What is required: The data must be written out once more, precisely as given.

Collected data:
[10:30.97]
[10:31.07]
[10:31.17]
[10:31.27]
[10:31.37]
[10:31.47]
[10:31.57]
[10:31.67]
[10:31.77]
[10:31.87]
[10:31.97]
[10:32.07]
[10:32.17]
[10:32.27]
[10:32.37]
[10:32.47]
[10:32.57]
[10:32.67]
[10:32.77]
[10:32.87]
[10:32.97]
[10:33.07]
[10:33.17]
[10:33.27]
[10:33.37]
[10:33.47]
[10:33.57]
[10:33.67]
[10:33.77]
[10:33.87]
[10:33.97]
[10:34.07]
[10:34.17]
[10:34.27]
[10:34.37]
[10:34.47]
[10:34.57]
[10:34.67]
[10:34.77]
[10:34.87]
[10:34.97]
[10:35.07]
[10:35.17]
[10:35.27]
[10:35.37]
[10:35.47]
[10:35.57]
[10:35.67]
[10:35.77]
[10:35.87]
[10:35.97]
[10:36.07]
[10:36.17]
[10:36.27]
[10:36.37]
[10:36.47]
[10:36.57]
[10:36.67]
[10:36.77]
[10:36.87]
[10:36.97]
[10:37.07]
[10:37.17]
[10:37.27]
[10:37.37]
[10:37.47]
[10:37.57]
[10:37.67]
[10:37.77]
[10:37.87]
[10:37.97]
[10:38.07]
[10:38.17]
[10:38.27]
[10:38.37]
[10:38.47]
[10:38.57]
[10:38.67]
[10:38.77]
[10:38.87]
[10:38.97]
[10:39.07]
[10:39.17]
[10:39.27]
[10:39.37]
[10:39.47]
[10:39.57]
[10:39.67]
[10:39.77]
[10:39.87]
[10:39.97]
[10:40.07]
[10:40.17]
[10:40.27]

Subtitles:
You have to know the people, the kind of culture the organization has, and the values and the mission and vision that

Answer to this problem:
[10:30.97]
[10:31.07]
[10:31.17]
[10:31.27]
[10:31.37]
[10:31.47]
[10:31.57]
[10:31.67]
[10:31.77]
[10:31.87]
[10:31.97]
[10:32.07]
[10:32.17]
[10:32.27]
[10:32.37]
[10:32.47]
[10:32.57]
[10:32.67]
[10:32.77]
[10:32.87]
[10:32.97]
[10:33.07]
[10:33.17]
[10:33.27]
[10:33.37]
[10:33.47]
[10:33.57]
[10:33.67]
[10:33.77]
[10:33.87]
[10:33.97]
[10:34.07]
[10:34.17]
[10:34.27]
[10:34.37]
[10:34.47]
[10:34.57]
[10:34.67]
[10:34.77]
[10:34.87]
[10:34.97]
[10:35.07]
[10:35.17]
[10:35.27]
[10:35.37]
[10:35.47]
[10:35.57]
[10:35.67]
[10:35.77]
[10:35.87]
[10:35.97]
[10:36.07]
[10:36.17]
[10:36.27]
[10:36.37]
[10:36.47]
[10:36.57]
[10:36.67]
[10:36.77]
[10:36.87]
[10:36.97]
[10:37.07]
[10:37.17]
[10:37.27]
[10:37.37]
[10:37.47]
[10:37.57]
[10:37.67]
[10:37.77]
[10:37.87]
[10:37.97]
[10:38.07]
[10:38.17]
[10:38.27]
[10:38.37]
[10:38.47]
[10:38.57]
[10:38.67]
[10:38.77]
[10:38.87]
[10:38.97]
[10:39.07]
[10:39.17]
[10:39.27]
[10:39.37]
[10:39.47]
[10:39.57]
[10:39.67]
[10:39.77]
[10:39.87]
[10:39.97]
[10:40.07]
[10:40.17]
[10:40.27]

Subtitles:
You have to know the people, the kind of culture the organization has, and the values and the mission and vision that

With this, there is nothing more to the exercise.